宿題屋さん
小学生の頃、変わった友達がいた。
システムエンジニアの息子で、彼自身もパソコンが得意らしかった。
その彼がどう変わっていたかというと、宿題代行をしていた。
夏休みの宿題をさぼって困っている級友の宿題を請け負うのだ。
報酬は子供のお小遣いでまかなえる程度で、ドリル一冊で五百円だったか。
自由研究になると、ちょっと高くて八百円くらいだった。
パソコンやインターネットが世の中に普及する、直前の夏だった。
八月の最後の週に、私は彼のもとを訪れた。
テキストや、自由研究と思しき模型が山積みになっている机に彼は向かっていた。
私はどうしてもできずにいた読書感想文の依頼を受けてもらいにきていた。
「三十一日までには取りに来て。それまでには仕上げとく」
こちらを振り向きもせずにいう。
出してもらった麦茶はぬるかった。
「ありがとう。でも、大変だね。こんなに」
「別に」
落ち着かなくいう私に、テキストをめくり、眼鏡を上げながら言う。
「お金にもなるけど、勉強になるし、一石二鳥だよ」
「そうなんだ」
「あと、自分の考えたものが形で残るのが、なんか良い」
その返事に、なんとなく近寄りがたいものを感じた。
表情から察したのか、彼は私に手招きする。
近くにあった牛乳パックの模型を裏返して見せる。
「これ。仕上げたやつにつけてる。俺のサイン」
うっすらとでこぼこが付いている。彼の歯形だった。
脇に放ってある誰かからの一行日記の裏をめくる。そこにもサインはあった。
一層彼が遠い存在に思え、私はそそくさと彼の家を去った。
返ってきた原稿用紙に書かれていたのは可もなく不可もない感想文で、字もきちんと似せてあった。

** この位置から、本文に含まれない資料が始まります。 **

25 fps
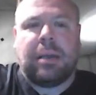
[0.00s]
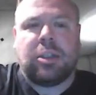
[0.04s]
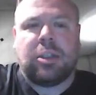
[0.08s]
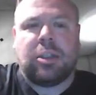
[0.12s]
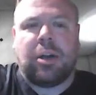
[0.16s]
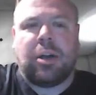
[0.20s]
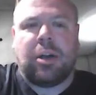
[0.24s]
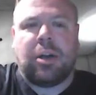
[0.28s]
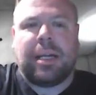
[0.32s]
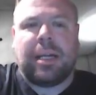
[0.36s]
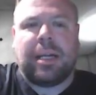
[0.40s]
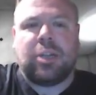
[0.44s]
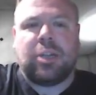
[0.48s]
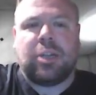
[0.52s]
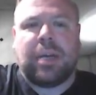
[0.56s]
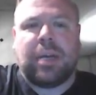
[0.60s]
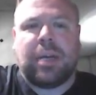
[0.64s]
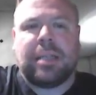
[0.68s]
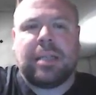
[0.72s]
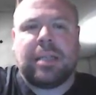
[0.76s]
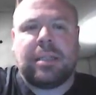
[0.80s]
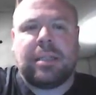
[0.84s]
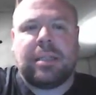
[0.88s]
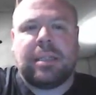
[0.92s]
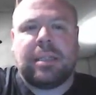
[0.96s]
certainly
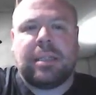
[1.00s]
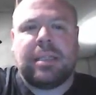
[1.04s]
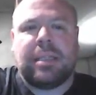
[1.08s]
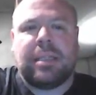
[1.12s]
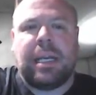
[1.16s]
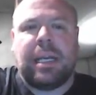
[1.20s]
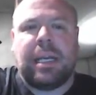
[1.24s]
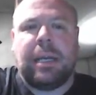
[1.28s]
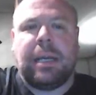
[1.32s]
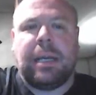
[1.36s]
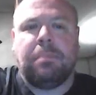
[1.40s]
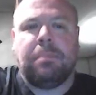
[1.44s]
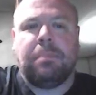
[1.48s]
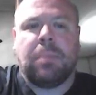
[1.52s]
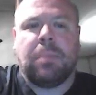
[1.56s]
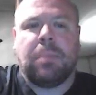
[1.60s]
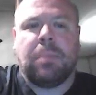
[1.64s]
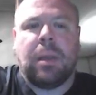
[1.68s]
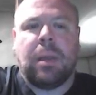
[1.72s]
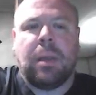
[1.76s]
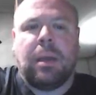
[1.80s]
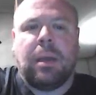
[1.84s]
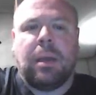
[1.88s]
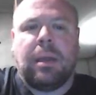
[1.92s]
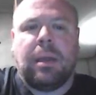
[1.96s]
interesting to see
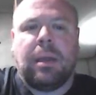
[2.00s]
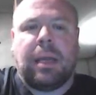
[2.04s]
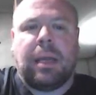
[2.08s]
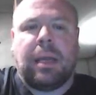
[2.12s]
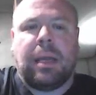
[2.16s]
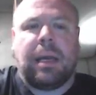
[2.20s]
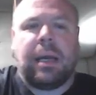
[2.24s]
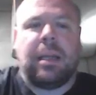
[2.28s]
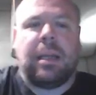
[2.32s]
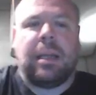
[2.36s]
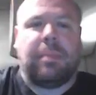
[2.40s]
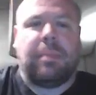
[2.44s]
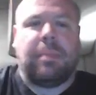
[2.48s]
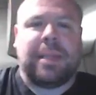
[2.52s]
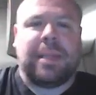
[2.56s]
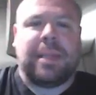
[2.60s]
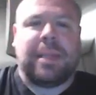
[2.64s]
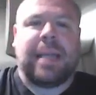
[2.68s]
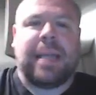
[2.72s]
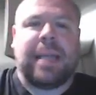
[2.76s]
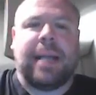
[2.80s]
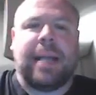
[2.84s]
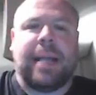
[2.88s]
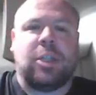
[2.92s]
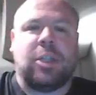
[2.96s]
the
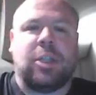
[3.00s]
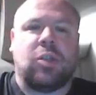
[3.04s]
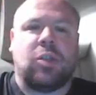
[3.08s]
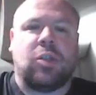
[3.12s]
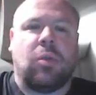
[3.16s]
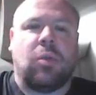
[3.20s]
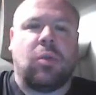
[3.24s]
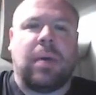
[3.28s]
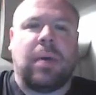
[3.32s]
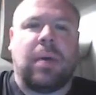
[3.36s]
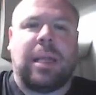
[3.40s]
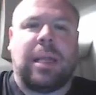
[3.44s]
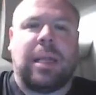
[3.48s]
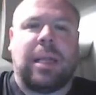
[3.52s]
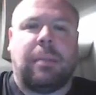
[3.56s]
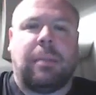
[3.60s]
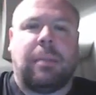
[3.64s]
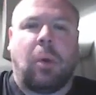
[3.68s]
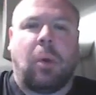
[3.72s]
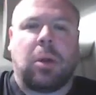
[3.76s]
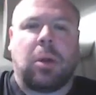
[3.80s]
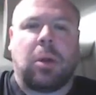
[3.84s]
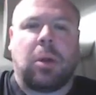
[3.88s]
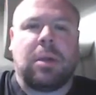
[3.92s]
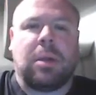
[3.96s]
potential in the
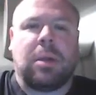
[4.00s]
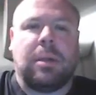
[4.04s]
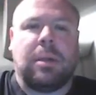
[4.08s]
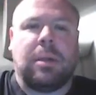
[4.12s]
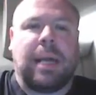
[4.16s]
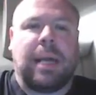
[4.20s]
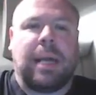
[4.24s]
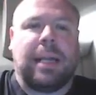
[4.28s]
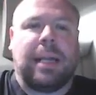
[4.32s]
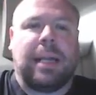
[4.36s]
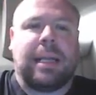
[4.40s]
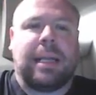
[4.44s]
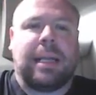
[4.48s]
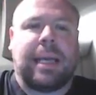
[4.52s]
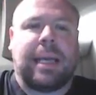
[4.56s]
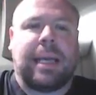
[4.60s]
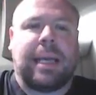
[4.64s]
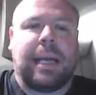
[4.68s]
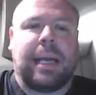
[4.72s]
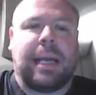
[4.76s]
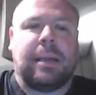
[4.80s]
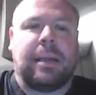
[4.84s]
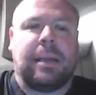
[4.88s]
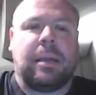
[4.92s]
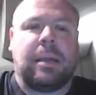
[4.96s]
modelling
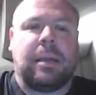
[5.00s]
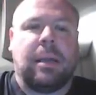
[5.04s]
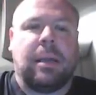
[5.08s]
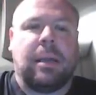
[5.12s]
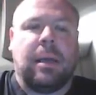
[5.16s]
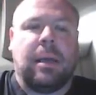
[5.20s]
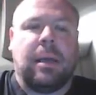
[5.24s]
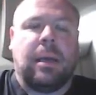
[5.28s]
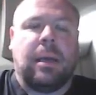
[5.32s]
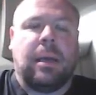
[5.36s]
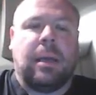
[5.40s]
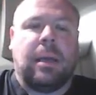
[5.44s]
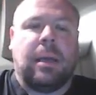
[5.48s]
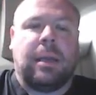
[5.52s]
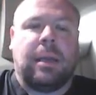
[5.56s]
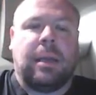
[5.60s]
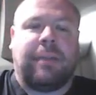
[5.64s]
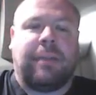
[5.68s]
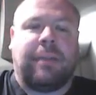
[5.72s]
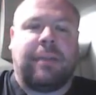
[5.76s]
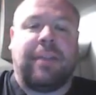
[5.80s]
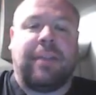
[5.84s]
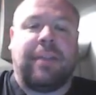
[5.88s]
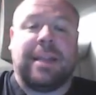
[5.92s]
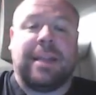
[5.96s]
indicating
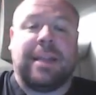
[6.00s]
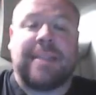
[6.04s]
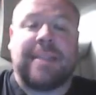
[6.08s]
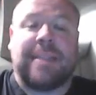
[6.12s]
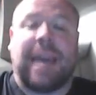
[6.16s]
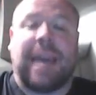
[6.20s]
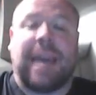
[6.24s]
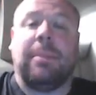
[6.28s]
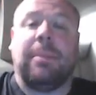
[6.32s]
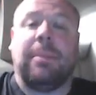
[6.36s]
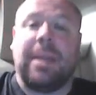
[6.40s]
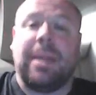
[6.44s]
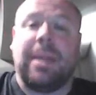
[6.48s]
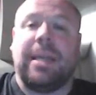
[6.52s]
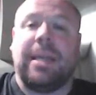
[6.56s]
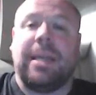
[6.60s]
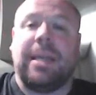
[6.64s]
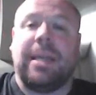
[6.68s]
that for the time of the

中学に上がるころ彼は遠くの県に引っ越し、それから一度もあっていない。
その頃にはもうガラケーが普及していて、その時もなんとなく小学校時代のクラスメイトのことを検索していた。
その時、あまりにもセミの声がうるさくて、私は宿題代行をしていた彼のことを思い出した。
彼の名前で検索する。
宿題代行承ります、という文言がヒットした。
珍しい名前なので、彼に違いない。
布団に寝そべっていた私は起き上がり、携帯を凝視する。
驚いたことに、彼は大人になってもまだ宿題代行をしていたのだ。
しかも客は結構いるらしく、様々なスキルを売り買いするそのサイトで、数百件の取引履歴を誇っていた。
冷たい麦茶を飲みながら、宿題に取り組んでいた彼のことを思い出す。
自分の考えたものを形で残すことに意義を感じていた彼は、今もまだ請負った宿題に歯形を残しているのだろうか。
良い大人になってまで、まだ、子供の宿題代行にお金以上の意義を見出しているのだろうか。
なんとなく彼が哀れになりながらも、その後たびたび彼の動向を覗きにいく、ということを私はした。
私が哀れに思っている間も、彼は宿題代行を続け、模倣するものもでてきた。
ネットはすでに全世代に広まり、時代はスマホへ移り変わろうとしていた。
ある晩仕事を終え、なんとなくニュースを見ていると「宿題代行」の文字が目に入った。
今や宿題代行は、小学生の間で広まりすぎて問題になっているらしい。
自分で考える力が育まれなくなるのでは、とアナウンサーが懸念を示し、次のニュースに変わった。
彼の代行業の売れ行きも、最近鈍っているように感じたのはそのせいか、と合点が行った。
忙しすぎると同時に、世間から非難されてやりづらいらしい。
そしてついに、文部科学省が声明を出した。
スキルを売り買いするサイトやオークションサイトでの、宿題代行を禁止するというものだ。
彼の様子を見にいくと、アカウントを削除し、すでに商売をたたんだらしかった。
それからさらに数年経った夏の終わり、私は自分の子供の参観日に小学校へ来ていた。
夏休み開けということもあり、教室の前には自由研究が並べられている。
コイン選別機、クロスステッチ、カビの研究や紙飛行機の飛距離についてまとめたノートや模造紙。
どの作品も子供らしく、自分で取り組んだ一生懸命さが伝わってくる。
小学生の頃から、みんなの宿題を代行し、自分の考えたものを残すことにこだわった彼は、今どうしているだろう。
ふと、紙粘土で作ったペン立てをひっくり返してみる。
うっすらとでこぼこがついていて、どうも歯形のようだ。